April 5, 2022 (Lent week 5)
This last Sunday, April 3 in church as I was in a pew at the far back of the church and as everyone began to process to the altar for communion, I began to reflect on journeys. The church year sees many different journeys, both in liturgy, and in its people, so it felt very fitting that my readings for reflection included 3 of the psalms of songs of ascent; Psalms 121, 122, and 123.
Throughout the entire service I found myself reflecting on how St. Augustine’s has grown, changed, and adapted over the 8 years I have attended. This came in thinking of the journeys of others in the parish over the years, wondering how Alex is in grade 12 already, hoping that David is enjoying his time on the island, gratitude for everything that Muriel has done during her years, amazement in the wonderful clergy of past and present. As these thoughts came and went, I began to reflect that everyone else has also seen my journey over the last eight years. I whispered to my partner that it’s incredible how we all change over the years. While my parents got to see me grow from a baby to an eighteen year old, I feel like the church family of St. Augustine’s has been there as I’ve grown through my twenties and now find myself very close to the end of that decade.

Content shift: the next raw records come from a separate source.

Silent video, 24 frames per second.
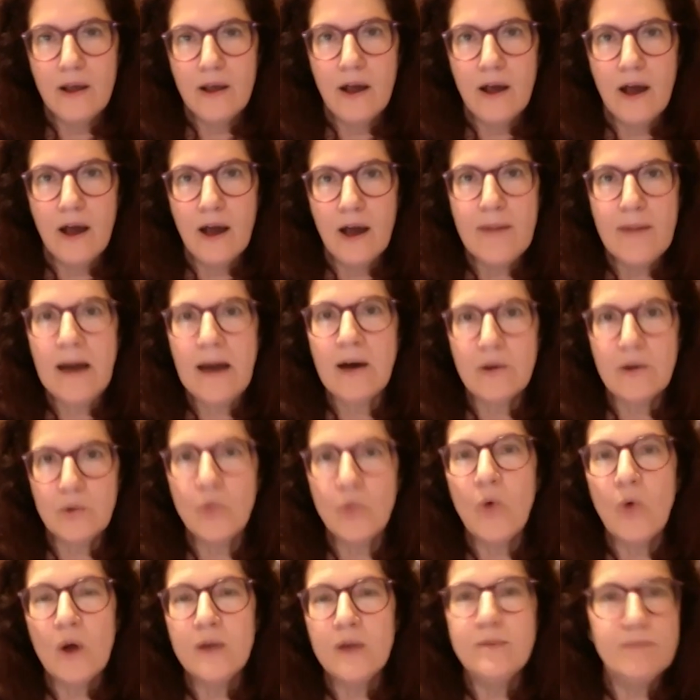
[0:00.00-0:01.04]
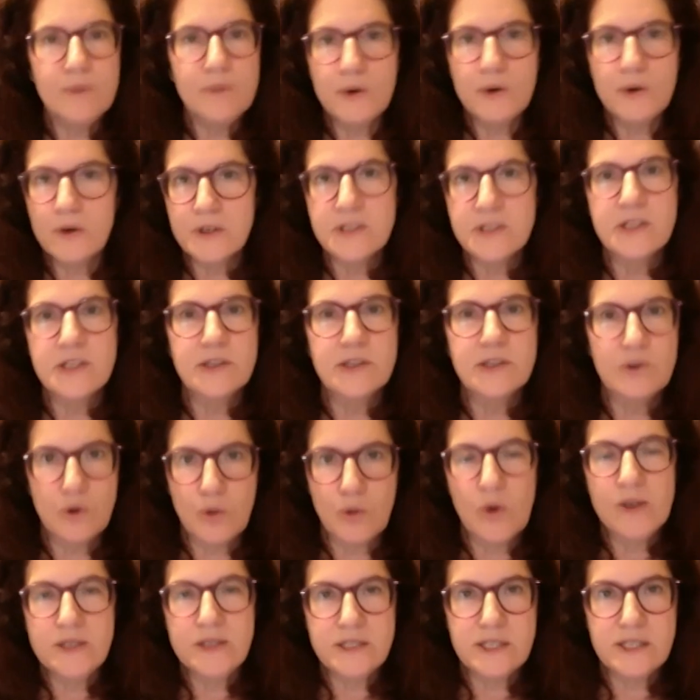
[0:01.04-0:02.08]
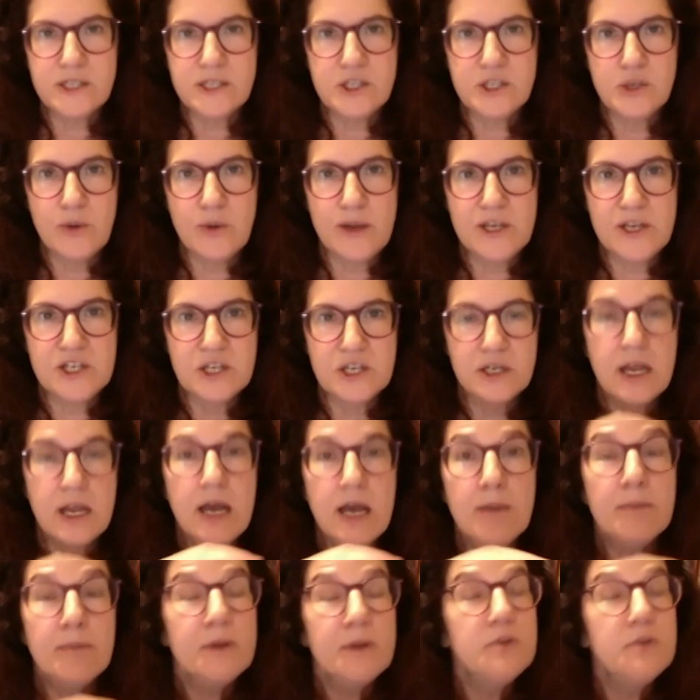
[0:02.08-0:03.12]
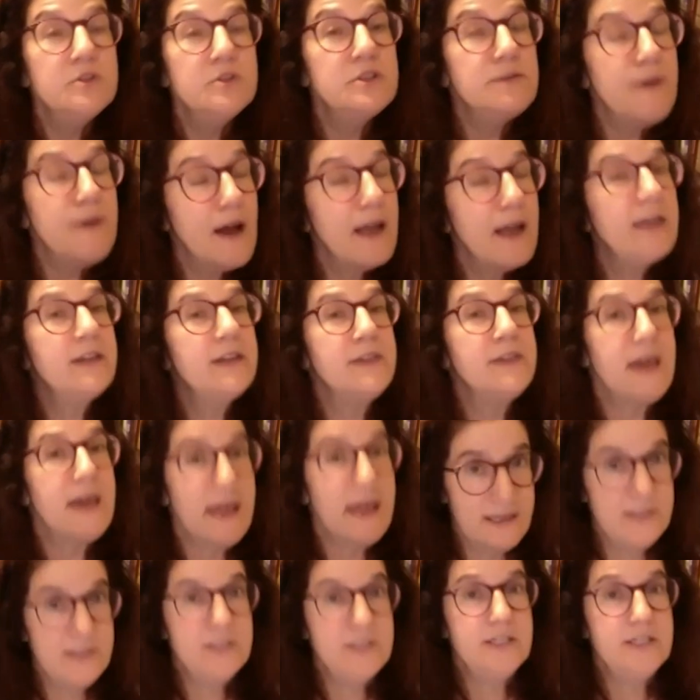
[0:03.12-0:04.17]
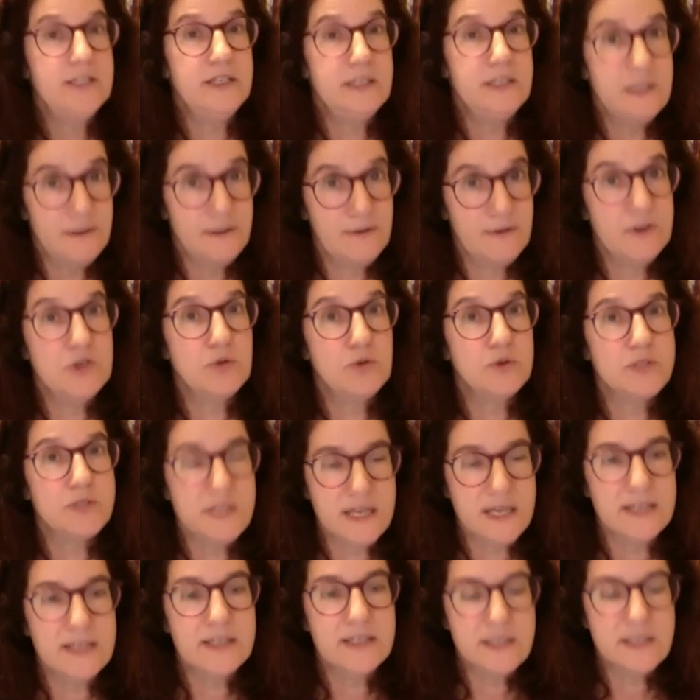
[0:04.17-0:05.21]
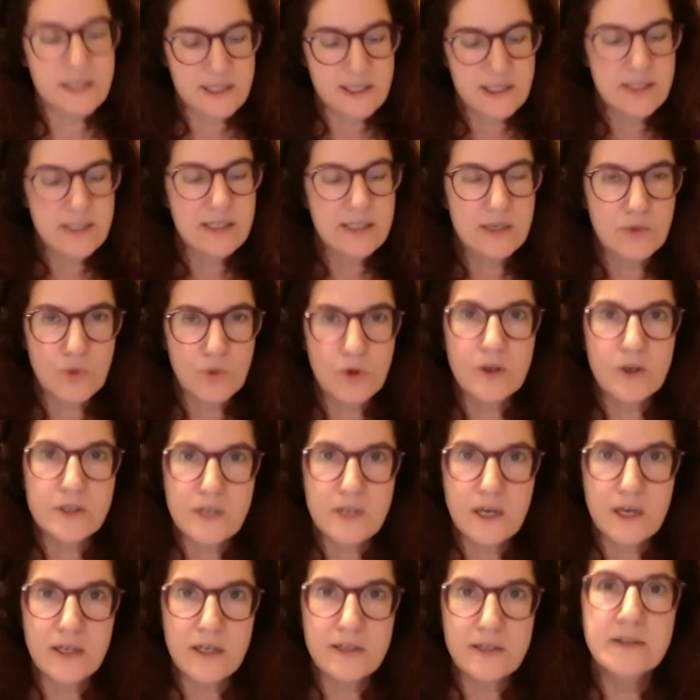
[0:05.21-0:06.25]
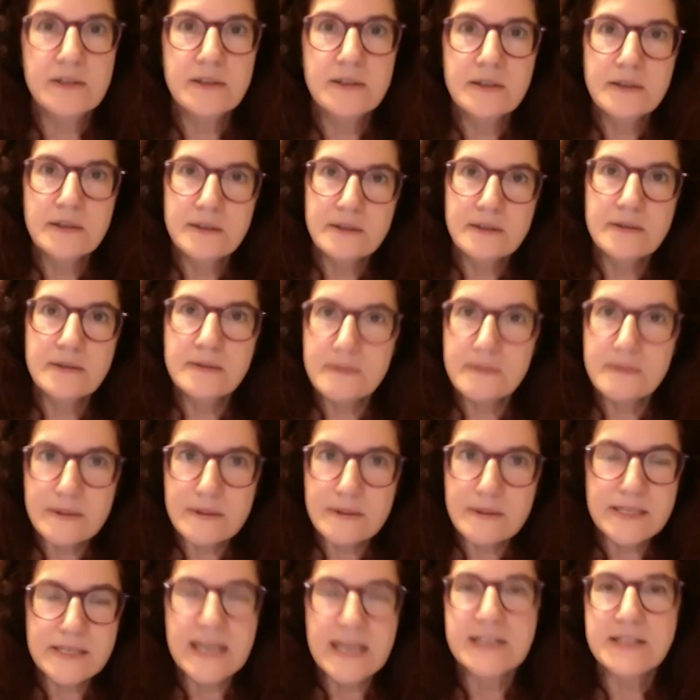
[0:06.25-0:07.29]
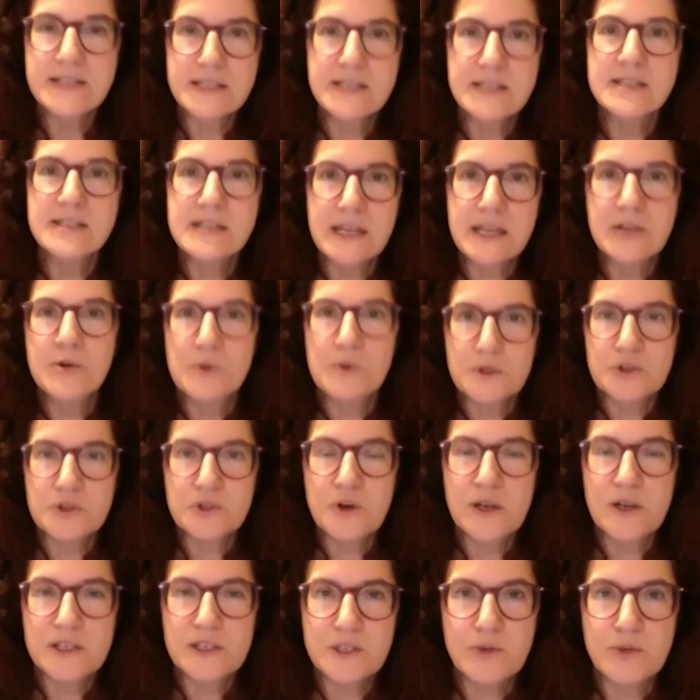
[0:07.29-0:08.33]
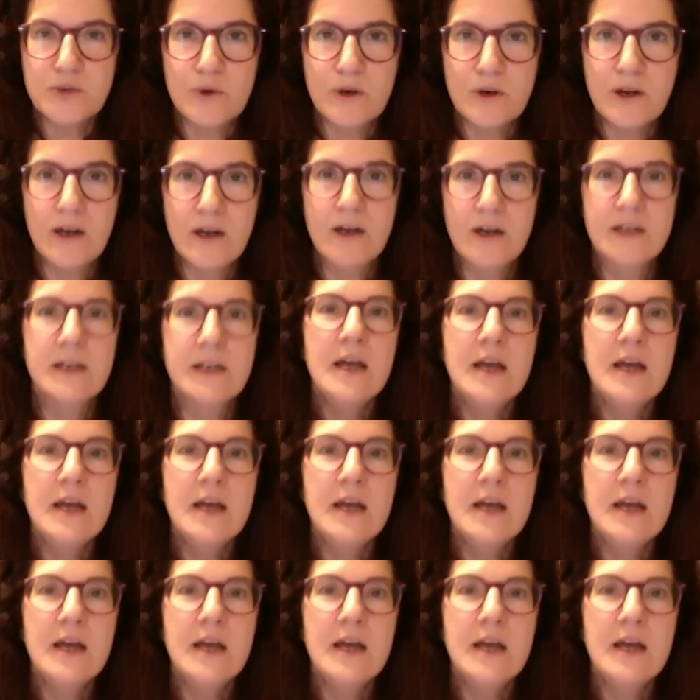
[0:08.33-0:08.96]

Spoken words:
about one person or one situation, but you divided that into individual sentences and worked on the tenses that you were trying to work on,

The psalms included in the readings for today are all songs of ascent, songs that were recited by the Jewish people as they made the pilgrimage to Jerusalem for three annual festivals, Passover, Shavout, and Sukkot. The songs of ascent are very hopeful and yearning in nature. These spoke to me as I reflected on a variety of journeys that have occurred over the time I have rediscovered my faith. The line “I lift up my eyes to the mountains – where does my help come from?” Psalm 121:1, particularly struck me as I think about how I have managed struggles during my time at the church. Whether it is a season of incredible busyness, a break in faith, or mental or physical illness, I have found myself trying to “put my head down” and get through it, even most recently in the month of March. These words come from my mouth on a regular basis. However, this passage directly reminds me to not do that and to look directly from where my help comes, the Lord. It is so much the intention during times of stress to focus on the main priorities that are most clear and forget the most important priority that is most likely to make everything else manageable, faith in the Lord.
We must look up and endeavour to see the larger picture even when we cannot so everything else can become clear. This also makes sense as we return to the theme of journeys. I remember at so many times that I have been so frustrated and angry, almost in the spirit of a toddler-grade temper tantrum, that things had not yet worked out for me just as (I figured) they ought. This particularly came as I went through my fair share of poor relationship choices in my twenties. I always tried to remind myself that God had a plan and I just didn’t get to know it yet, dare I say the knowledge was out of my pay-grade. This has also played out in other areas of my life as well, but not always in such clear contrast. We see this in the reading in Exodus as well, that God has a plan to stir the ire of the Pharaoh and while the Israelites could not see what was at work, it was God’s greater plan to free them from enslavement.
As life gets difficult and feels like too much, let us remind ourselves to not look down at each individual step, but to raise our eyes to the mountains and trust in God, for we don’t get to know what he has in store, but we sure do get to enjoy in the journey.